No es la primera vez que me ocurre, poseo en exclusiva el rasgo de no soportar en un momento dado a los hombres con los que estoy. Es normal si lo analizo: ellos son quienes establecen por imitación cómo debo vivir, guían mis pasos y marcan mi pulso, las normas de mi rutina. Les doy el papel de maestros, de tutores, y ya se sabe, a menos que una sea masoca o sufra el síndrome de Estocolmo, que siempre se acaba odiando a quien te dice cómo diseñar tu vida.

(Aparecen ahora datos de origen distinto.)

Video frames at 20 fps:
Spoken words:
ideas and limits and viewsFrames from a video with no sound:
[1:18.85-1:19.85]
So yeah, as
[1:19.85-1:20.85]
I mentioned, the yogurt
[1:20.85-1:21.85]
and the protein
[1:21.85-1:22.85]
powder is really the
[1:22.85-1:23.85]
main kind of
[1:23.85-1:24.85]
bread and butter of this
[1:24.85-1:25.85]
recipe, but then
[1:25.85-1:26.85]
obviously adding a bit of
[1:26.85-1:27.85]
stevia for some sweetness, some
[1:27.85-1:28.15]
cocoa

Algunos se me hacen insoportables incluso desde el principio, como Carlos. Sí, a qué negarlo, siempre me cayó mal. Por momentos no lo soportaba y ahora, sin la excusa del amor, a duras penas puedo mantenerme serena en su presencia, evitar soltar alguna ironía, reprimir mi innata crueldad asesina. A Ramón sí lo trago. Me gusta, me hace reír, me resulta tolerable la mayor parte del tiempo y sólo de vez en cuando le daría un buen par de sopapos a esos aires de señorito con clase que se gasta, a ese querer enseñarme normas de conducta, a ese concepto de la educación que incluye una enorme cantidad de señales de deferencia y respeto para él y los suyos pero que excusa su carencia de cortesía hacia los demás. Quién es él para catalogar su pueril, sencilla, sincera hospitalidad, para juzgar la valía de un regalo hecho desde el afecto, para calibrar el aprecio según el mejor o peor vino que te sirvan en una cena. Pero luego está ese sacar la cara por mí, ese defenderme siempre, la fuerza con que me abraza y las ganas con que me protege y que me hacen perdonarle y, tonta de mí, idiota perdida, quererle.

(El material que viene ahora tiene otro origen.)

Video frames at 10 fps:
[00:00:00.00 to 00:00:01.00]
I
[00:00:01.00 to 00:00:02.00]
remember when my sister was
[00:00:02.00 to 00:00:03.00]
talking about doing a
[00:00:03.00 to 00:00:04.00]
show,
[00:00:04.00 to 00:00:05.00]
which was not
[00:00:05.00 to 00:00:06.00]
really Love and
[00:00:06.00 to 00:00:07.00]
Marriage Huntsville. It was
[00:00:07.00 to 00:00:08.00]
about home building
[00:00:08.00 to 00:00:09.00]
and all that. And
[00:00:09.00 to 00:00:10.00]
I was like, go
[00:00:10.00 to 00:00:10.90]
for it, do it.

Y sin embargo ahora mismo, en este preciso instante, no trago a ninguno de los dos. Por qué tenemos que salir de la familia, pienso, por qué crecer y dejar a los nuestros para formar familias nuevas con desconocidos. Qué son ellos para mí, me digo mientras los miro. Son hombres, tienen más cosas en común entre sí que conmigo. Sí, bueno, vale, está el tema de la rivalidad por la hembra y todo ese rollo antropológico, pero entre machos se establece una camaradería que va mucho más allá de la racionalidad. Si dos amigos se pelean por una mujer hay más probabilidades de que acabe venciendo la amistad. A lo mejor es por eso, como mecanismo de defensa, que nosotras seamos tan indiferentes. Es normal nuestro desprecio dado que instintivamente intuimos que, si tuvieran que elegir entre nuestra vida y la de cualquier compañero con el que jueguen al fútbol o al mus los domingos, acabaríamos yéndonos a tomar por saco.